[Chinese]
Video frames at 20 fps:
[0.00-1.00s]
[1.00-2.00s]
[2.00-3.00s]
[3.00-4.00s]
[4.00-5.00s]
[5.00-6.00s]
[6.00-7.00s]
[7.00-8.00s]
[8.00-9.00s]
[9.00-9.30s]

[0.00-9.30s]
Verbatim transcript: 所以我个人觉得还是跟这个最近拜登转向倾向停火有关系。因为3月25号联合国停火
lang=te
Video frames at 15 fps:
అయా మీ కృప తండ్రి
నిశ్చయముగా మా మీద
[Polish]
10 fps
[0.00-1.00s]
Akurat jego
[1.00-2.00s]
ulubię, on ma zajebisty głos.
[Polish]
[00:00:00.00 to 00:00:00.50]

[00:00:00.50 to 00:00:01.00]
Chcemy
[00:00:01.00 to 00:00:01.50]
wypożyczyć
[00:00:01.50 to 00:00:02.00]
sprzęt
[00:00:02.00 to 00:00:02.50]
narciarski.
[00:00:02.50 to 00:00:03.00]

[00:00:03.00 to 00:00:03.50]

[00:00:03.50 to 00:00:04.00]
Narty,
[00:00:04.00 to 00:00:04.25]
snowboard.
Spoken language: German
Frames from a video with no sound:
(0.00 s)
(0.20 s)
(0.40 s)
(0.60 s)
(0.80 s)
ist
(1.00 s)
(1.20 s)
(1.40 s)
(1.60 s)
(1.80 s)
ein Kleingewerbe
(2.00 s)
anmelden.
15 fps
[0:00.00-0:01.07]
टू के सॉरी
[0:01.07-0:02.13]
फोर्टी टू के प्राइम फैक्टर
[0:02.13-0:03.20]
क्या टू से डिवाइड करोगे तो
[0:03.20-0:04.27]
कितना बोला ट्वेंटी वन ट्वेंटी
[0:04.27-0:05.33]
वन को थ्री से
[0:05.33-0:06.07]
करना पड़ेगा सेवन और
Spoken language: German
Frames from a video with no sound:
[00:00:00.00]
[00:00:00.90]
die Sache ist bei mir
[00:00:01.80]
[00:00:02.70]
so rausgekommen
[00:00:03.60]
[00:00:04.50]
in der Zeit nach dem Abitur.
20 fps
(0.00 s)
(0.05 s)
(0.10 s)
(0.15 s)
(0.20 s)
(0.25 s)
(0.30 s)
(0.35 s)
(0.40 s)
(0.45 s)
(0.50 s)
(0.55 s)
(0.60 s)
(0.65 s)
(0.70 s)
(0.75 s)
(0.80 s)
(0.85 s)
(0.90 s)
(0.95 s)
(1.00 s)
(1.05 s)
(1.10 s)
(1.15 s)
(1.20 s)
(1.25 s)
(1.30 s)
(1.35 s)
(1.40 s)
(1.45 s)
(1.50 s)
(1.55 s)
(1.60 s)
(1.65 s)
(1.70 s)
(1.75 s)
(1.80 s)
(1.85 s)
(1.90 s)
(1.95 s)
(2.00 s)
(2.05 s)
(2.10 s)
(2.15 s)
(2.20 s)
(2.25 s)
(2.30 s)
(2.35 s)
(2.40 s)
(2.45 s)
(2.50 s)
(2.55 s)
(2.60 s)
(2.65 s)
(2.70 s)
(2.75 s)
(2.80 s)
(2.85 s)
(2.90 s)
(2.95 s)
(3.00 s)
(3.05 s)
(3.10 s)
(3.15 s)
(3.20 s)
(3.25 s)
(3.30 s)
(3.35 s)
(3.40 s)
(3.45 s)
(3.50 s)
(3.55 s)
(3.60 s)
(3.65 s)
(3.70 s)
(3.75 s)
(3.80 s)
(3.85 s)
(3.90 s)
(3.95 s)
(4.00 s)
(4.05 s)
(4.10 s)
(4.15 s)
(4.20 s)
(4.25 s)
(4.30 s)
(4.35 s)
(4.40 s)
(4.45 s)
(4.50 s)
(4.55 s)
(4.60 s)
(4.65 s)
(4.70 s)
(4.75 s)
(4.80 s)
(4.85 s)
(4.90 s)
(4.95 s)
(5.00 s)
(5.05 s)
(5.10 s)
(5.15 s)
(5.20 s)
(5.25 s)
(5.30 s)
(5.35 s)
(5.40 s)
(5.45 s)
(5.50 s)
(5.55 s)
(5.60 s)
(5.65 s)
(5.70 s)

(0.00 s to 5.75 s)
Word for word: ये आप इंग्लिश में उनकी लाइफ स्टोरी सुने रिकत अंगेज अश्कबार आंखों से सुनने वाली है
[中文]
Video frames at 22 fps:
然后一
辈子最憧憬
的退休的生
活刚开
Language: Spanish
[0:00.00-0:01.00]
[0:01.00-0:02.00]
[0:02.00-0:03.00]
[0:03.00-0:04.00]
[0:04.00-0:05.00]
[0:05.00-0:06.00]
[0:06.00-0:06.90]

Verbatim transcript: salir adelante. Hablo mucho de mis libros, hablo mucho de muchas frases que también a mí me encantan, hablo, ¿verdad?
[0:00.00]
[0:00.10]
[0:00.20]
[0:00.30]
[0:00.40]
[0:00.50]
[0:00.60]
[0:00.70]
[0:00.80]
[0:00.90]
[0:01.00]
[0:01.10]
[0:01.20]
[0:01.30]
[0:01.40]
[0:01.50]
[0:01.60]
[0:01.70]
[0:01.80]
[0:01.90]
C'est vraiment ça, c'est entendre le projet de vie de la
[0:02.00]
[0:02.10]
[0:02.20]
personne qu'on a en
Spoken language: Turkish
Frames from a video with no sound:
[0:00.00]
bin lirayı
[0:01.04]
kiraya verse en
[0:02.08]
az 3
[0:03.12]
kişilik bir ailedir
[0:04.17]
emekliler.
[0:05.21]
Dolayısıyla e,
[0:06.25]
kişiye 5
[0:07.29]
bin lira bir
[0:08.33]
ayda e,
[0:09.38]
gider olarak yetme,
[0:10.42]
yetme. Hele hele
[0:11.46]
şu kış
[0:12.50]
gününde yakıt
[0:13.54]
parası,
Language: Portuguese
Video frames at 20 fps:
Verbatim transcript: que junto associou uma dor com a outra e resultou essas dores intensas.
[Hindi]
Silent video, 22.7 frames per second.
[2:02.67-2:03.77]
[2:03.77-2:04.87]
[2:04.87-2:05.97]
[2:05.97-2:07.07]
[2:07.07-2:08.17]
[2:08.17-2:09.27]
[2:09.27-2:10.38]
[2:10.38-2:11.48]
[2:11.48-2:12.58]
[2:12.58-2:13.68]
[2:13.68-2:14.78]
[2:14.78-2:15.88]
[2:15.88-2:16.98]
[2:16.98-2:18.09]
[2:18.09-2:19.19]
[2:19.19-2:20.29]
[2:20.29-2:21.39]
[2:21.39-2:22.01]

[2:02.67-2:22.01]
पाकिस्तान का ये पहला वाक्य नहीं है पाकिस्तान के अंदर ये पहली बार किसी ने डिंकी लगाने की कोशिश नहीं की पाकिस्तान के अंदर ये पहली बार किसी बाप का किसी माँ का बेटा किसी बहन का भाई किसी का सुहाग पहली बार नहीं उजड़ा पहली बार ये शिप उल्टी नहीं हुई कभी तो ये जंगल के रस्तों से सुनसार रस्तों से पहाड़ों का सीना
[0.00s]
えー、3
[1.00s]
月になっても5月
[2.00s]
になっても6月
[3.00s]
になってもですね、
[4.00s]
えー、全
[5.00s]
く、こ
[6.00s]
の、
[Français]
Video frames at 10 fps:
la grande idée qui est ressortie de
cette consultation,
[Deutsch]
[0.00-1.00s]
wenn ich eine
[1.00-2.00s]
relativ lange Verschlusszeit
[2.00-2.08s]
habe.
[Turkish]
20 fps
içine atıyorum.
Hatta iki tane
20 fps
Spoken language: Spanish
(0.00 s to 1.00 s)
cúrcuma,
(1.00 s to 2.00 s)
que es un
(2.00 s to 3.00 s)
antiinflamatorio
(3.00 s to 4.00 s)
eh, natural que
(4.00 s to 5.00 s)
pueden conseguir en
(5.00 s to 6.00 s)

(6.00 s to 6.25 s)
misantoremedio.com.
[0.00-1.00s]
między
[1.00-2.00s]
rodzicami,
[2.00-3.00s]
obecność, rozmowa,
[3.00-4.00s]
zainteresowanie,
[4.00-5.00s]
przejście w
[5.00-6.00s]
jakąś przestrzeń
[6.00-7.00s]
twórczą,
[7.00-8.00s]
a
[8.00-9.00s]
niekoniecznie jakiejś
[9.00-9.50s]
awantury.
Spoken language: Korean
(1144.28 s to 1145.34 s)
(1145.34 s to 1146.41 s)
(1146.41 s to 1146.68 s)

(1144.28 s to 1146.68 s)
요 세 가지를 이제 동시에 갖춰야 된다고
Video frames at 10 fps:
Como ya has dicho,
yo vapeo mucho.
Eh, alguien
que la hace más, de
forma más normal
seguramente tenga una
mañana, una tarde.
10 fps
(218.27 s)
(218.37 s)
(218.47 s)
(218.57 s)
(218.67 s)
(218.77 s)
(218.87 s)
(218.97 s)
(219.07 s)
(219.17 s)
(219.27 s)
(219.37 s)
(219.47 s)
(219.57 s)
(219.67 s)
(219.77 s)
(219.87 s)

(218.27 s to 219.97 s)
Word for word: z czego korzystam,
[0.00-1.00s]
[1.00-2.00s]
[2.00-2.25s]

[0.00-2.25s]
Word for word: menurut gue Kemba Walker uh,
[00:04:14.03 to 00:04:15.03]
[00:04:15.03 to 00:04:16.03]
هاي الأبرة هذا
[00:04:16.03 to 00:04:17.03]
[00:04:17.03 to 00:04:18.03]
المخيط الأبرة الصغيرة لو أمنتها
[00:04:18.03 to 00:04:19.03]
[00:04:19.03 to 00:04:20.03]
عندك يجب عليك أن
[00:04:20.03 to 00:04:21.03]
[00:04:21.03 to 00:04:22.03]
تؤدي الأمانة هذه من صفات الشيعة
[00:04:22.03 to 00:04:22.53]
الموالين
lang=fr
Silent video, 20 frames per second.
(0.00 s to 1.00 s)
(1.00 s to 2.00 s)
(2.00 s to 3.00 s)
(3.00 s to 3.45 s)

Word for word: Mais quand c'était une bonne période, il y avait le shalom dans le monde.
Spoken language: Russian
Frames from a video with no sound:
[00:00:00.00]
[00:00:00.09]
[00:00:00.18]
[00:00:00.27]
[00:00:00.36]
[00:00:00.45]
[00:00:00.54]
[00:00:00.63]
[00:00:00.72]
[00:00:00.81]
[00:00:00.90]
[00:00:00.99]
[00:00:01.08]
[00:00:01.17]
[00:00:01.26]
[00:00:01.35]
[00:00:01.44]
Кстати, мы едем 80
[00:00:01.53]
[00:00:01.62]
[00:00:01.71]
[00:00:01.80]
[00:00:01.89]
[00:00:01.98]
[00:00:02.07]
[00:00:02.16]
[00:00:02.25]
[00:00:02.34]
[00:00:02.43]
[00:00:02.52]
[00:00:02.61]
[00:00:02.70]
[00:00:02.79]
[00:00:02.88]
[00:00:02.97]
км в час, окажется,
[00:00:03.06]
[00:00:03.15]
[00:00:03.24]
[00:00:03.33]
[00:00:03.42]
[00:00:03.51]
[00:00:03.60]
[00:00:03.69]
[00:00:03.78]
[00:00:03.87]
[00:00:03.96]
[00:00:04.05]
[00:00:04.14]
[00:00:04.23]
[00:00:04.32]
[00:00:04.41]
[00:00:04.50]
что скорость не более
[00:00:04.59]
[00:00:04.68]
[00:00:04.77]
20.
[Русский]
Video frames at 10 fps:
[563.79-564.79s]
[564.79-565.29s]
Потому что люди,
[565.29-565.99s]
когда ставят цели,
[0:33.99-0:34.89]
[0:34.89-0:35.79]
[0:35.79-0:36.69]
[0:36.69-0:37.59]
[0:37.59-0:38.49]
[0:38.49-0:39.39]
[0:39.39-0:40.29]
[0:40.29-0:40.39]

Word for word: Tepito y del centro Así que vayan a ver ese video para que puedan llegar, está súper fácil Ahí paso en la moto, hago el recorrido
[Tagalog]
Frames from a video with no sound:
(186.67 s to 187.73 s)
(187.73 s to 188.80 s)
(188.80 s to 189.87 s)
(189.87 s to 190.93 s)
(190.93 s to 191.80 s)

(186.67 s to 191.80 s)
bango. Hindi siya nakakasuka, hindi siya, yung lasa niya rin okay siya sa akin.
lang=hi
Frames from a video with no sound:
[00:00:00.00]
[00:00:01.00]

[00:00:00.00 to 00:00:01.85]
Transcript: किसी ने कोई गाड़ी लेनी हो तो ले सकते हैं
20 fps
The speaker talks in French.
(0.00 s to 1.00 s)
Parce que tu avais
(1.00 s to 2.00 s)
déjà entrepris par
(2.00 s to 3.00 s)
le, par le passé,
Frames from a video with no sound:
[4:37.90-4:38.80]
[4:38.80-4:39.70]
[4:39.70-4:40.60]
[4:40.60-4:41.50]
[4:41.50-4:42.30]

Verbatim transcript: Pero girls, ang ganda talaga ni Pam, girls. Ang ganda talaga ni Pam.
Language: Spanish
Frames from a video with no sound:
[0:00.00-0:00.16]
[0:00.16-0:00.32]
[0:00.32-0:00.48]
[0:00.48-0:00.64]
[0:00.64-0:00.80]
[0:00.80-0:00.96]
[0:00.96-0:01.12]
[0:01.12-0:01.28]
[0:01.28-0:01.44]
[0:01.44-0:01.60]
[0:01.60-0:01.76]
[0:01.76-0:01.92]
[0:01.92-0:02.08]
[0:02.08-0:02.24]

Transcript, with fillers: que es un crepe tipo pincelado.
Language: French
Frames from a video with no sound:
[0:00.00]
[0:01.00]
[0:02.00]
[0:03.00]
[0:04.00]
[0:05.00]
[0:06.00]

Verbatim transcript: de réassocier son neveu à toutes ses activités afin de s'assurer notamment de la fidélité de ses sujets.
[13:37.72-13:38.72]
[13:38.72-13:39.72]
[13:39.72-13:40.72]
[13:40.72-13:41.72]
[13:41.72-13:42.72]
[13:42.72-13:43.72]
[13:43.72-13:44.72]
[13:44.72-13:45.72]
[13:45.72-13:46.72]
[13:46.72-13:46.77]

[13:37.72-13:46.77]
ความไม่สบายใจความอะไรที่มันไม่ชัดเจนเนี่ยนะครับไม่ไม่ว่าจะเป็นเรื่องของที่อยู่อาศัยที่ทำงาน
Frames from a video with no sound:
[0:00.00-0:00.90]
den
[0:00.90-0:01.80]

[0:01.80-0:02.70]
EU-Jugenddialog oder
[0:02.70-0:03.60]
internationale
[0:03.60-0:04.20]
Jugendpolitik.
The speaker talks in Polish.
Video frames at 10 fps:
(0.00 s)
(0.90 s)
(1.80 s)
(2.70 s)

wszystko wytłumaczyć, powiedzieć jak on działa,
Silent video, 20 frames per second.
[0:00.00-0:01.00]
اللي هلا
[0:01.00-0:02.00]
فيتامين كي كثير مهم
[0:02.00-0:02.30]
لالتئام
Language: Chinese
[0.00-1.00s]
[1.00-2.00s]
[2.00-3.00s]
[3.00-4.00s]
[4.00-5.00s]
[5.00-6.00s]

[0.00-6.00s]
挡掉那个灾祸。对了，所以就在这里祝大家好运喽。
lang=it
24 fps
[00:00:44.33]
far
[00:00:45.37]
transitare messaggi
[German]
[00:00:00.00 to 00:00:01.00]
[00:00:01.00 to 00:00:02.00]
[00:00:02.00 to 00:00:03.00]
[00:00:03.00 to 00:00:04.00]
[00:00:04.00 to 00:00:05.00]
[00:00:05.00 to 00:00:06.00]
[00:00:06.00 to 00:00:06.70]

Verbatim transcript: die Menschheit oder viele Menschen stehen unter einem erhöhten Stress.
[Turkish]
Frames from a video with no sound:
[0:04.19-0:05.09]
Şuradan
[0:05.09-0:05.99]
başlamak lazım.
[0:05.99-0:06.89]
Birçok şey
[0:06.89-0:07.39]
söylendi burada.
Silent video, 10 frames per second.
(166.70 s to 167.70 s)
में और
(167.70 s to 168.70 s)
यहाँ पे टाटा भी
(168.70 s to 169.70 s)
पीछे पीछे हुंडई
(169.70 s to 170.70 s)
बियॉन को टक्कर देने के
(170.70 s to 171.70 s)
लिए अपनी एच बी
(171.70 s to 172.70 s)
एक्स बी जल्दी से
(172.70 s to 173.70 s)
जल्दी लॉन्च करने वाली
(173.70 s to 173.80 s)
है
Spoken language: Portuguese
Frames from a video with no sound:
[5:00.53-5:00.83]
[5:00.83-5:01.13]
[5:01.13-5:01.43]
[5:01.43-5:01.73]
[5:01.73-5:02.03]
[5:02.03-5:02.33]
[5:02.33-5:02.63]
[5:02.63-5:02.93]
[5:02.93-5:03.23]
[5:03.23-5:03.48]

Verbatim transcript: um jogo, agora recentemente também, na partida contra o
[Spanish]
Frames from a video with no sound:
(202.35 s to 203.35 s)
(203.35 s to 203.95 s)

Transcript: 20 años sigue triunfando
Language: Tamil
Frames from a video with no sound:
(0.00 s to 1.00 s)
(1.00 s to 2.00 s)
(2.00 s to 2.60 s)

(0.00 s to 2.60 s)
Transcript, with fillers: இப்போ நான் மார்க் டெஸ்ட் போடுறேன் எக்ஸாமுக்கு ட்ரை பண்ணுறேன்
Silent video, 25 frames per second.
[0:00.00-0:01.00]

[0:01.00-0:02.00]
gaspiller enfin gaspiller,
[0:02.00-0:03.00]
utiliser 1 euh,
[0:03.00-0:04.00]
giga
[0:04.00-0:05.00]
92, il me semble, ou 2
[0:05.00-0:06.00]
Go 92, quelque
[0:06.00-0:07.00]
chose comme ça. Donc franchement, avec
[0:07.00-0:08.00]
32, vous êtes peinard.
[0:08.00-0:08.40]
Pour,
____
> **Exercise brief**: Could you restate word for word the lines above, from the one that contains "[0:36.69-0:37.59]" through the one that contains "(187.73 s to 188.80 s)", and no others?

> **Written reply**:
[0:36.69-0:37.59]
[0:37.59-0:38.49]
[0:38.49-0:39.39]
[0:39.39-0:40.29]
[0:40.29-0:40.39]

Word for word: Tepito y del centro Así que vayan a ver ese video para que puedan llegar, está súper fácil Ahí paso en la moto, hago el recorrido
[Tagalog]
Frames from a video with no sound:
(186.67 s to 187.73 s)
(187.73 s to 188.80 s)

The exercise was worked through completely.